5) device according to one of claims 1 to 4 characterized in that the fluid will be chosen for its transmission properties

25or absorption of part of the light flux as a function of its wavelength,

6) device according to any one of the preceding claims, characterized by an entry face formed by a transparent window through which the light flux penetrates, and a cone of 1 outlet whose shape extends the curve of the optical volume and is made of a transparent material,

7) device according to any one of the preceding claims, characterized by a possibility of replacing the

5 fluid by any other pasty or solid product or even using this optical volume empty of any fluid,

8) device according to claim 5 characterized by a solid and transparent monolithic block like glass or plastic, this block whose external shape (useful diopter) must respect that of the volume of the fluid optics,

9) device according to any one of the preceding claims, characterized in that the volume can be cooled by an additional thermal fluid circulating in a radiator external to the assembly,

1510) Light projector, characterized in that it comprises an optical device according to any one of the preceding claims, and one or more light sources, this device collecting all the light produced by this or these sources whatever the incidence radiation (s)
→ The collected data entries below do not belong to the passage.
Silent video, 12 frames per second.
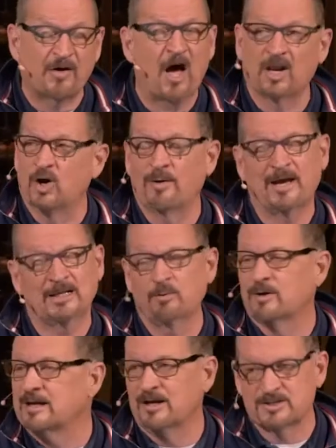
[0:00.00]
follow
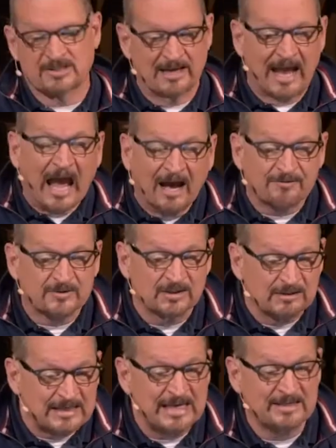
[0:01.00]
anyone else. They have to
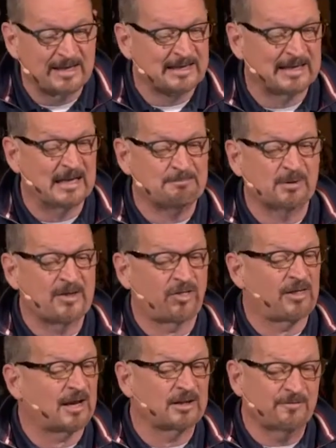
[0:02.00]
lead, they can't play
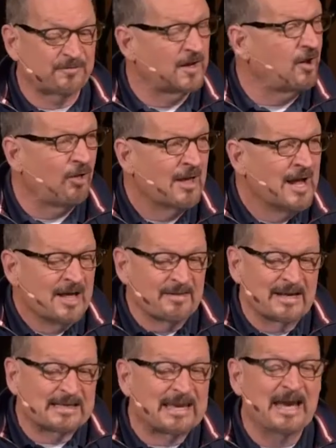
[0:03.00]
second fiddle,
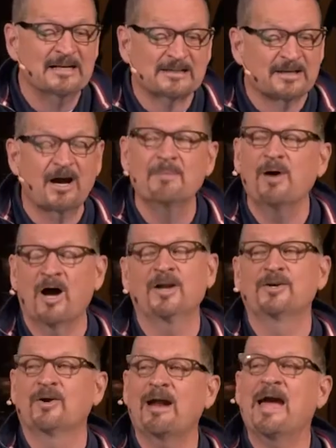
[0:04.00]
they can't come
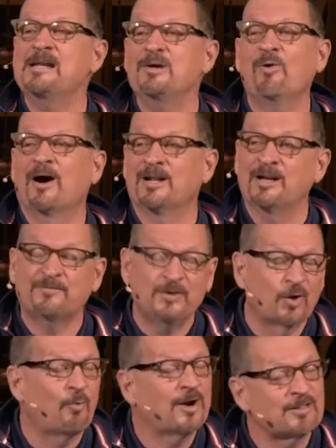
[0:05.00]
under anyone. And if
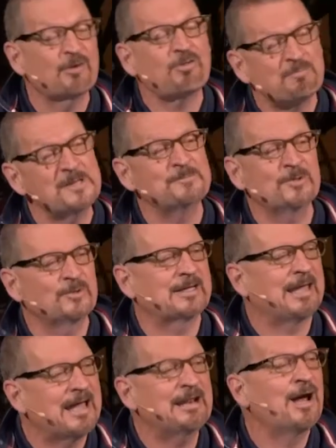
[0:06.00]
you're one of those people who
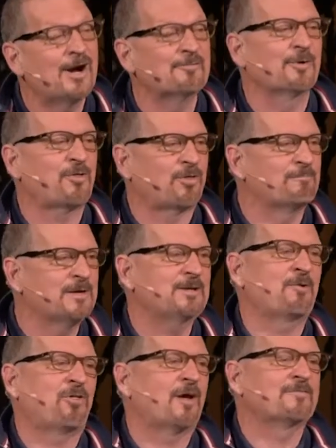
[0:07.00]
can't ever submit
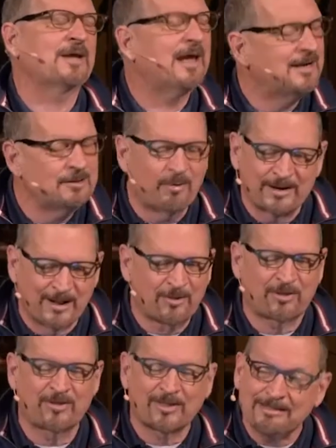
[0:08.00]
yourself to anyone
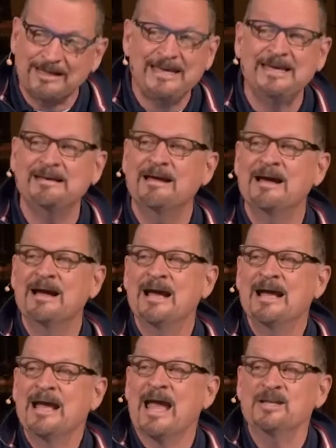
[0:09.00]
else's lead,
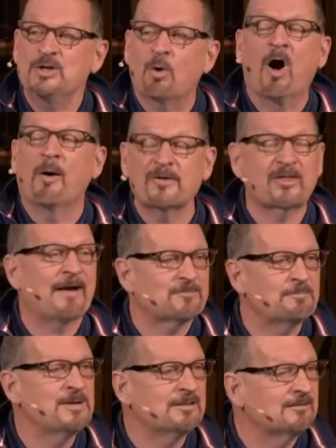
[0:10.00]
and you always have
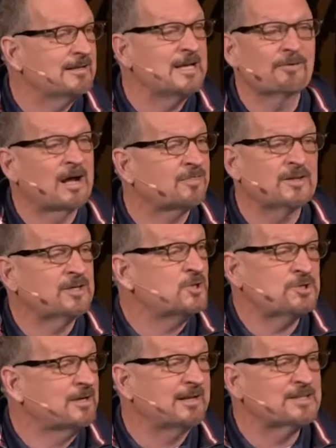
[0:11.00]
to be the leader, I think you
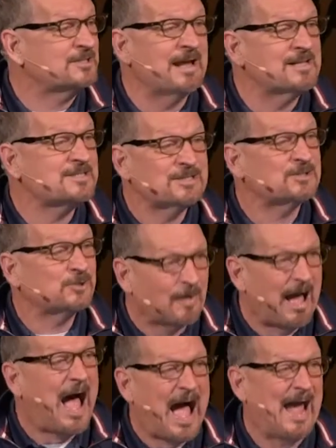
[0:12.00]
should get a chance to
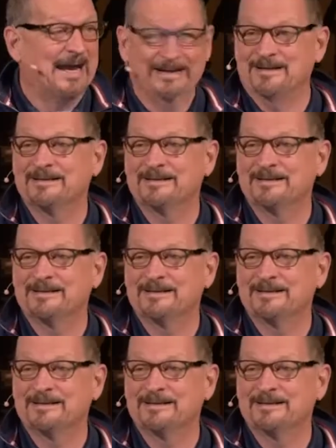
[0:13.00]
try.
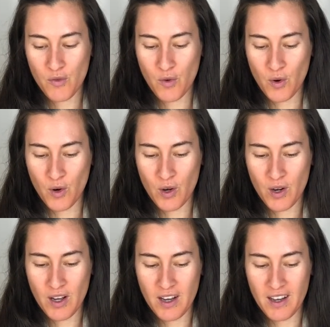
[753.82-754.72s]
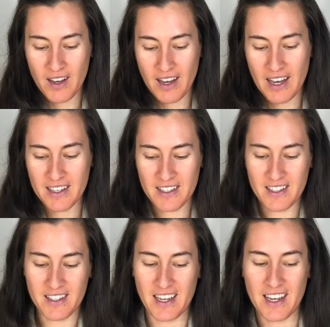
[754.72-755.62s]
4 has to
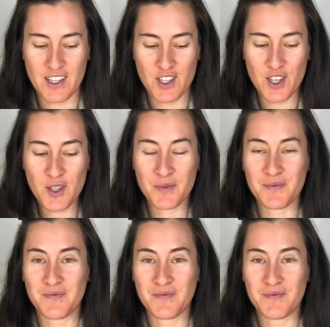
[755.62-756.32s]
say to you.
20d * input and their position relative to the input face, 11) device according to any one of the preceding claims, as the direction of propagation of the electromagnetic radiation is reversible in the laws of Descartes-Snell works in a reversible manner, in indeed, several transmitters of

25 electromagnetic radiation located on the side of the entry face produce an exit beam in an organized and fixed sheet on the side of the exit from the exit cone and vice versa, several electromagnetic radiation detectors located on the entry side can simultaneously detect a signal from a

30 Same direction located on the side of the outlet cone.